Relevansi pembicaraan ini ialah bahwa sebagian besar kaum
Muslimin Indonesia, jika tidak seluruhnya, menganut paham
Asy'ari di bidang 'aqidah. Pertama, karena Islam di
Indonesia beraliran Sunni, sehingga tidak menganut aqidah
Syi'ah atau Mu'tazilah. Kedua, karena Islam di
Indonesia bermazhab Syafi'i dan seperti di mana-mana, kaum
Syafi'i kebanyakan menganut 'aqidah Asy'ari. Ini berbeda
dengan kaum Sunni bermazhab Hanafi (di Asia Daratan) yang
kebanyakan menganut 'aqidah Maturidi, dan dari kaum Sunni
bermazhab Hanbali (di Arabia) yang tidak menganut Asy'ari
maupun Maturidi, melainkan mempunyai aliran sendiri khas
Hanbali. Pembela paling tegas paham Sunnah (lengkapnya, Ahl
Sunnah wa al-Jama'ah -- baca: "Ahlusunnah waljama'ah") di
negeri kita, yaitu Nahdlatul 'Ulama', dalam muktamarnya di
Situbondo akhir 1984 yang lalu merumuskan dan menegaskan
bahwa paham Sunnah ialah paham yang dalam 'aqidah menganut
al-Asy'ari atau al-Maturidi. Sedangkan kelompok-kelompok
lain, seperti Muhammadiyah sebagai yang pertama-tama dan
terbesar, yang biasanya oleh Nahdlatul 'Ulama' dipandang
sebagai tidak tegas berpaham Ahl al-Sunnah wa al jama'ah
(namun sebenarnya dalam banyak hal malah sangat Sunni), juga
masih tetap menganut al-Asy'ari dalam 'aqidah, tanpa banyak
mengambil alih kritik para pemikir modernis Islam seperti
Muhammad 'Abduh, ataupun pemikir reformis seperti Ibn
Taymiyyah dan, apalagi, Muhammad ibn 'Abd-al-Wahhab,
terhadap beberapa segi paham Asy'ari itu. Maka membicarakan
paham Asy'ari berarti membicarakan pandangan kepercayaan
agama yang paling kuat dan luas di negeri kita.
Imam al-Asy'ari
Jika disebut paham Asy'ari, kita maksudkan keseluruhan
penjabaran simpul ('aqidah) atau simpul-simpul ('aqa'id)
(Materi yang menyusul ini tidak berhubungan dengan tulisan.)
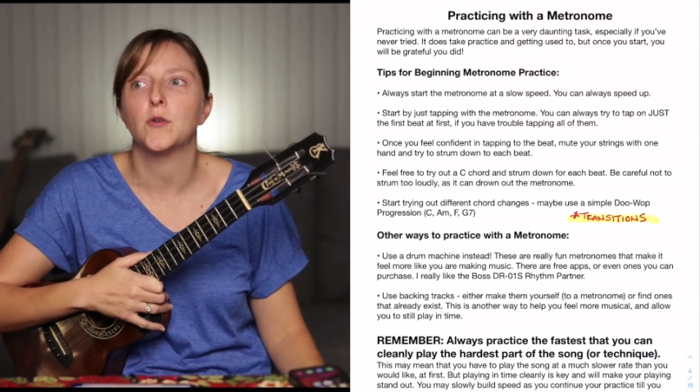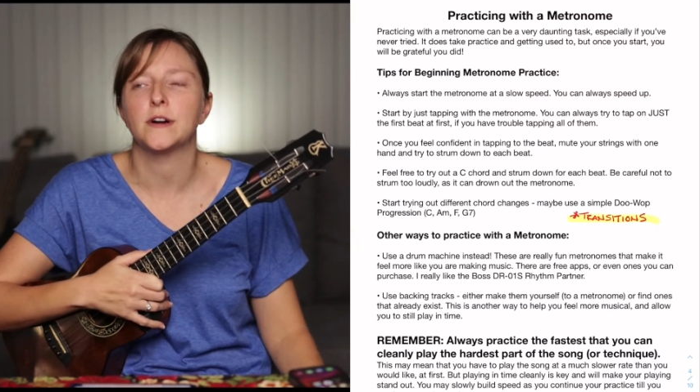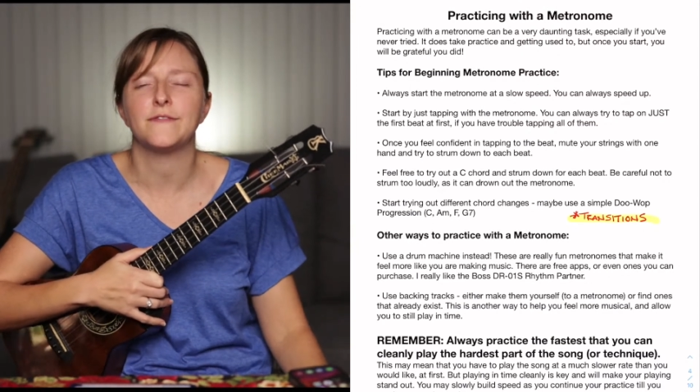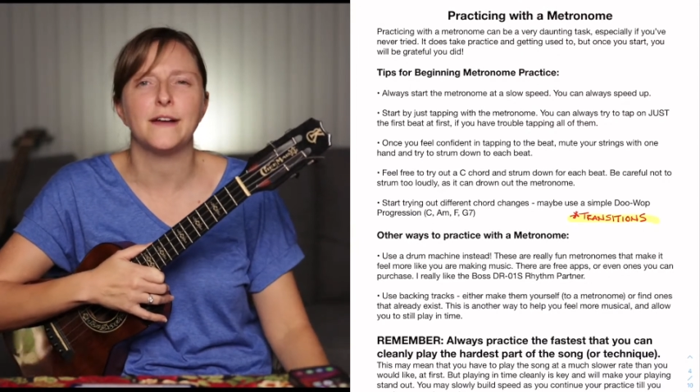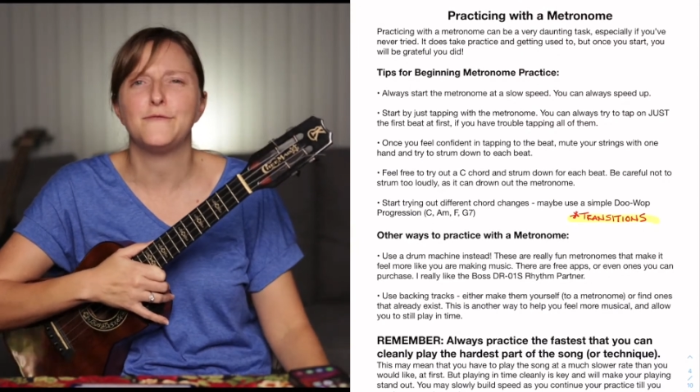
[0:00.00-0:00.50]
or
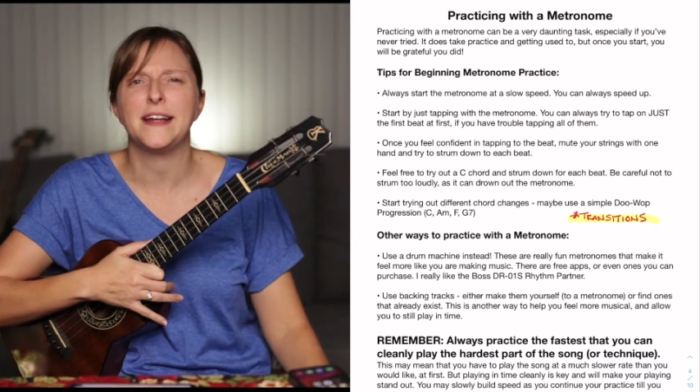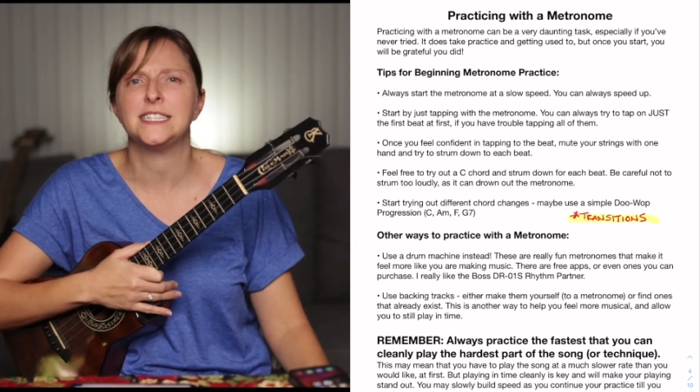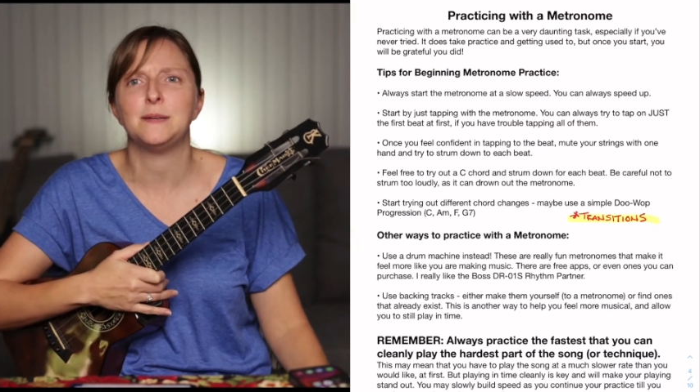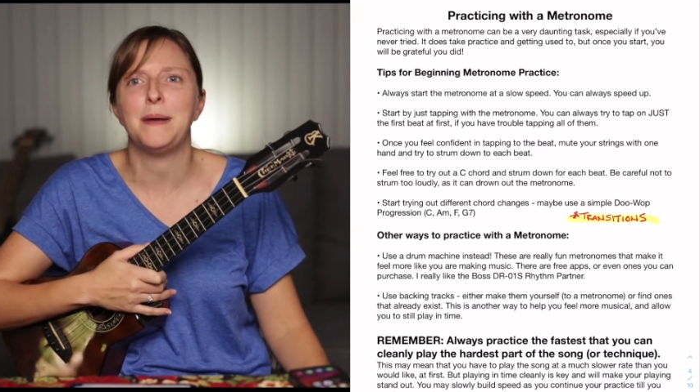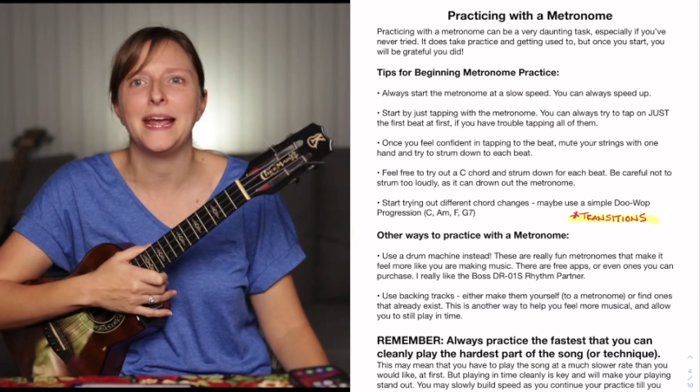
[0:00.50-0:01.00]
if I'm
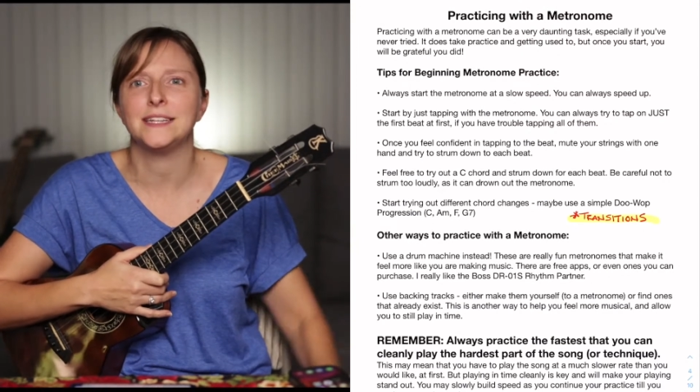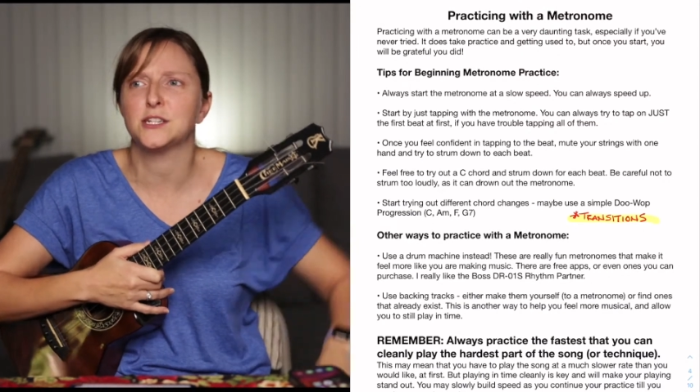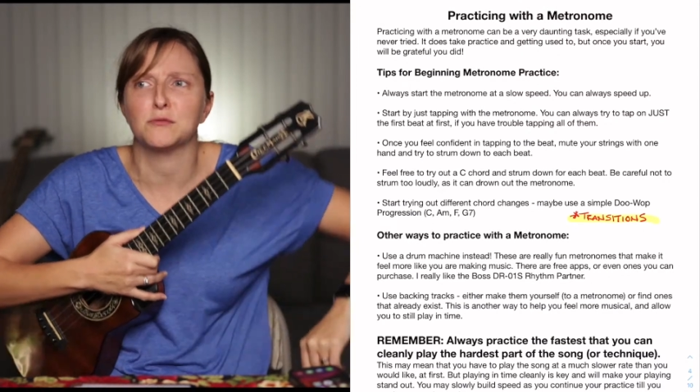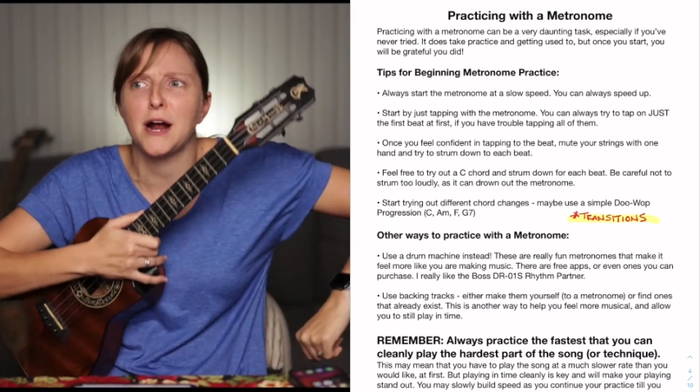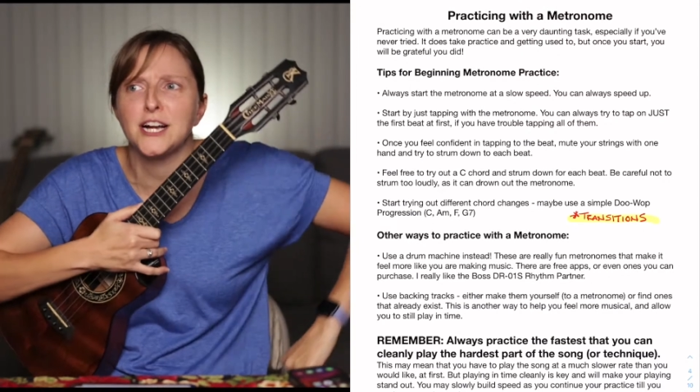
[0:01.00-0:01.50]
fancy pants,
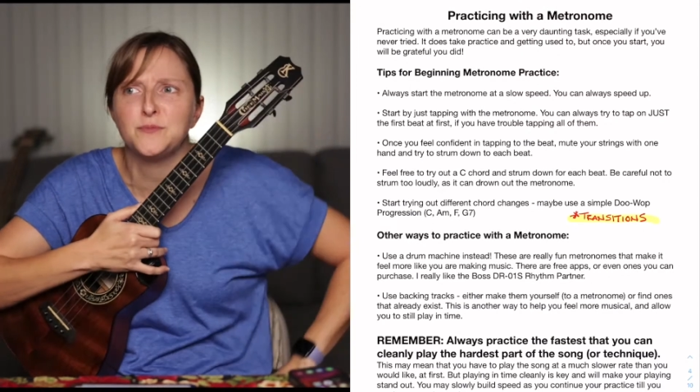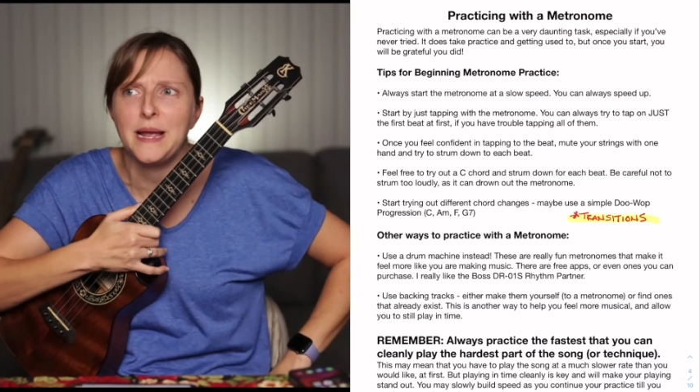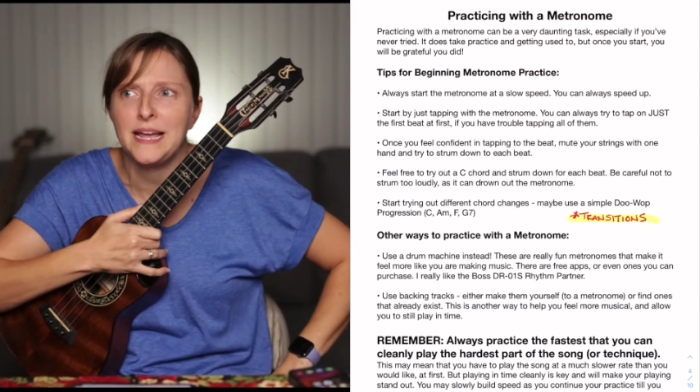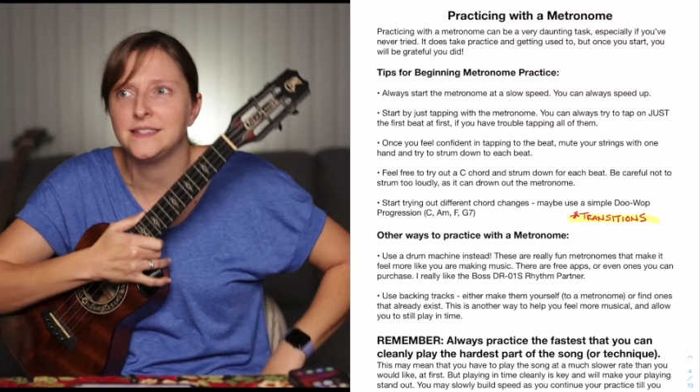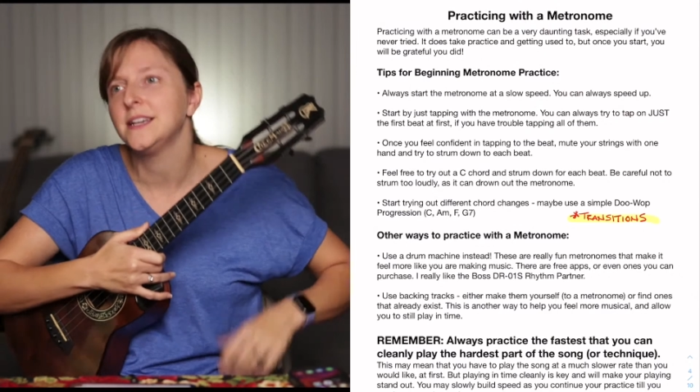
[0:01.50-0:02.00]

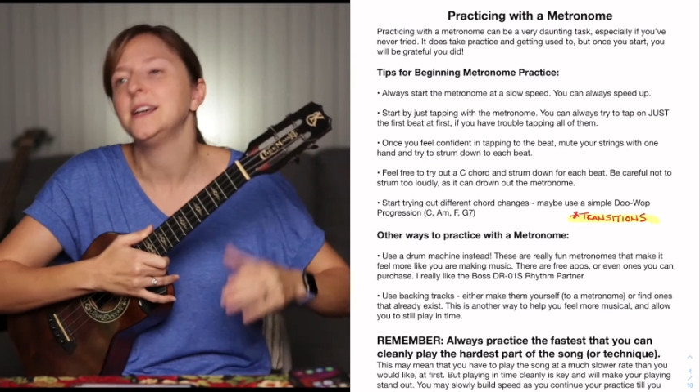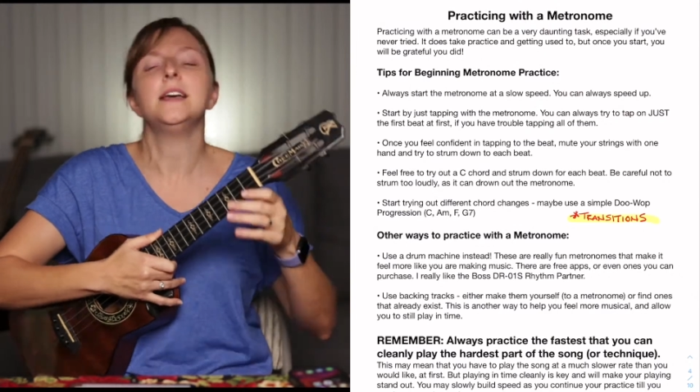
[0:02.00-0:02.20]
GarageBand,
kepercayaan Islam dalam Ilmu Kalam yang bertitik tolak dari
rintisan seorang tokoh besar pemikir Islam, Abu al-Hasan
'Ali al-Asy'ari dari Basrah, Iraq, yang lahir pada 260
H./873 M. dan wafat pada 324 H./935 M. Jadi dia tampil
sekitar satu abad setelah Imam al-Syafi'i (wafat pada 204
H./819 M.), atau setengah abad setelah al-Bukhari (wafat
pada 256 H./870 M.) dan hidup beberapa belas tahun sezaman
dengan pembukuan hadits yang terakhir dari tokoh yang enam,
yaitu al-Tirmidzi (wafat pada 279 H./892 M.). Dengan kata
lain, al-Asy'ari tampil pada saat-saat konsolidasi paham
Sunnah di bidang hukum atau fiqh, dengan pembukuan hadits
yang menjadi bagian mutlaknya, telah mendekati penyelesaian.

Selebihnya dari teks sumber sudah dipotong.